• _What needs to be done_:
Leave out the pictures and output exactly the lines below from the one with "(9.00 s to 9.90 s)" down to the one with "Transcript: an estate", both of them included.

BEGIN Data section

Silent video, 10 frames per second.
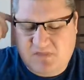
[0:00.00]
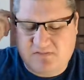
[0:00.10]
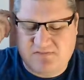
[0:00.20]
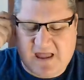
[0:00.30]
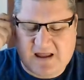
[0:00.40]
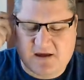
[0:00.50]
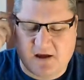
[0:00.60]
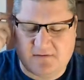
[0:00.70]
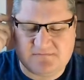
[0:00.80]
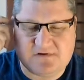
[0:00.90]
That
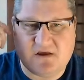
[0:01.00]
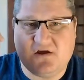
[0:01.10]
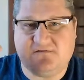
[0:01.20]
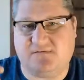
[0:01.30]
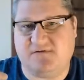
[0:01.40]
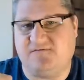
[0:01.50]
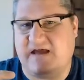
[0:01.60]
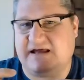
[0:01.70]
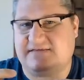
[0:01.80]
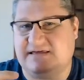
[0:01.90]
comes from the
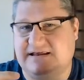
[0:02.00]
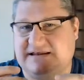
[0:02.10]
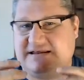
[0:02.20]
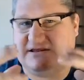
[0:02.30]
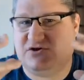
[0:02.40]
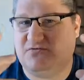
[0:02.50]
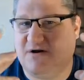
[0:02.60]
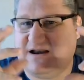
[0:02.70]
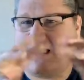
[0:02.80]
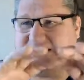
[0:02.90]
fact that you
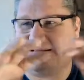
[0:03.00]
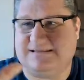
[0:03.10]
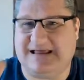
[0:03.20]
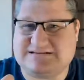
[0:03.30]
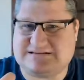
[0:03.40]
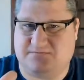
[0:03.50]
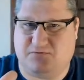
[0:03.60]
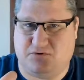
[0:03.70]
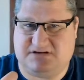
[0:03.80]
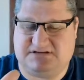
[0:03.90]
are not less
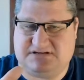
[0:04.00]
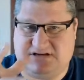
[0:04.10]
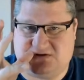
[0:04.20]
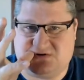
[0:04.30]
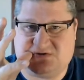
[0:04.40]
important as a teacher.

END Data section
BEGIN Data section

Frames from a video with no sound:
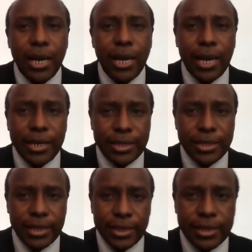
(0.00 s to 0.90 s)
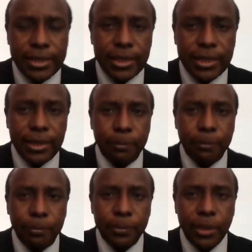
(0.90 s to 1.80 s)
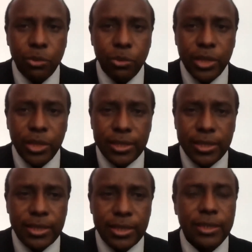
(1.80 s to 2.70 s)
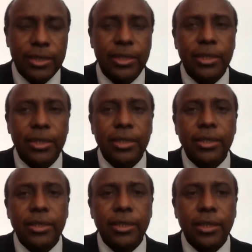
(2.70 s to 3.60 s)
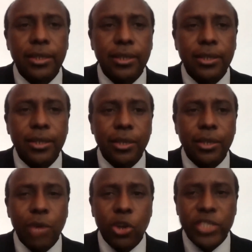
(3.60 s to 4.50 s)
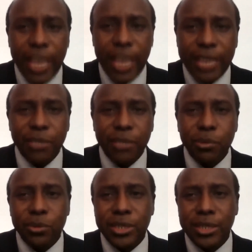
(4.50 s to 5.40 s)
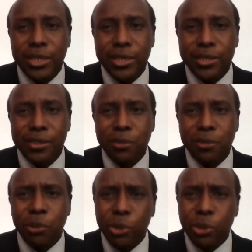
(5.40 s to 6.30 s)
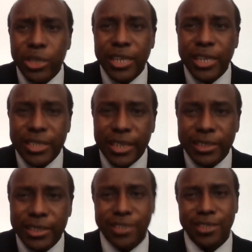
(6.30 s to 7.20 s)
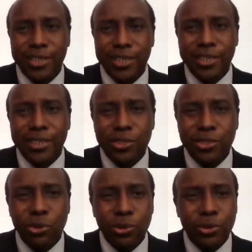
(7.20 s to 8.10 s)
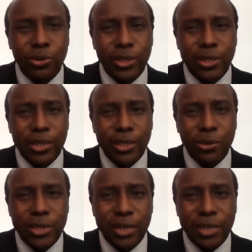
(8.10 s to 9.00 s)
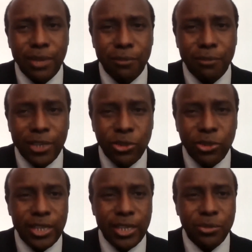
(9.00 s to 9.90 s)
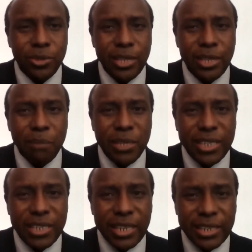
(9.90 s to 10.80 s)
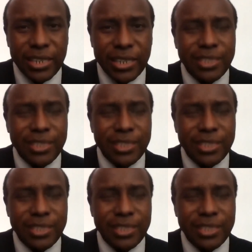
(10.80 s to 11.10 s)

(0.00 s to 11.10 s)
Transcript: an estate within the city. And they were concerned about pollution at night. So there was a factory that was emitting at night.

END Data section

• _Written response_:
(9.00 s to 9.90 s)
(9.90 s to 10.80 s)
(10.80 s to 11.10 s)

(0.00 s to 11.10 s)
Transcript: an estate within the city. And they were concerned about pollution at night. So there was a factory that was emitting at night.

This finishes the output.